Collected data:

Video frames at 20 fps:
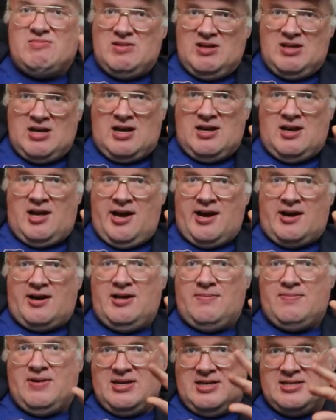not
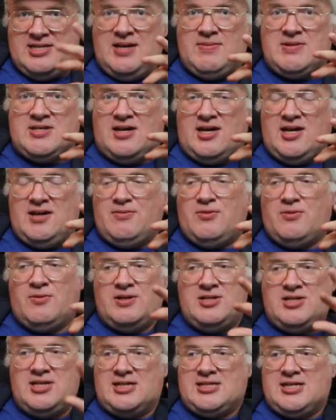likely, but at the same time,
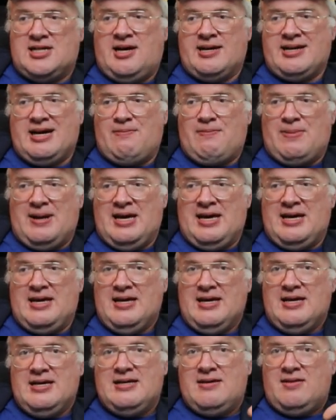once you get to knockout play,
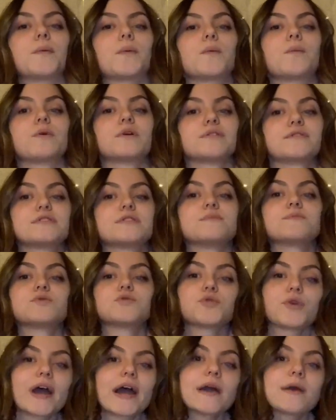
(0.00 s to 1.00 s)
the word
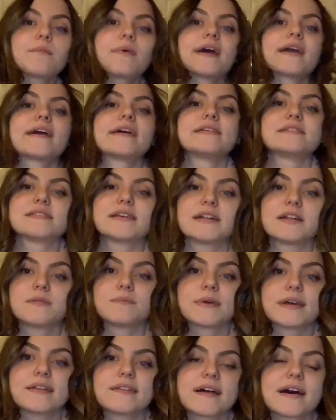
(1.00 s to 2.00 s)
subscribe, like I said in
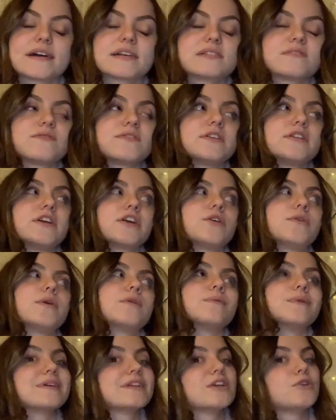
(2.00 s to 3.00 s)
my last video, it
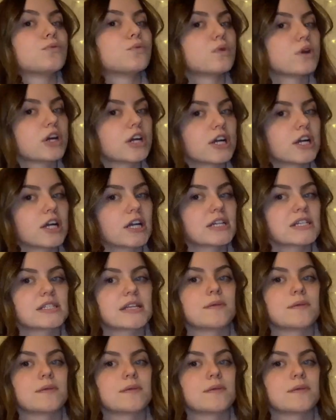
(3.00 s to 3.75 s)
really works.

## Problem requirements
Make an exact copy of every record, pictures excluded.

## Answer space
Video frames at 20 fps:
not
likely, but at the same time,
once you get to knockout play,
(0.00 s to 1.00 s)
the word
(1.00 s to 2.00 s)
subscribe, like I said in
(2.00 s to 3.00 s)
my last video, it
(3.00 s to 3.75 s)
really works.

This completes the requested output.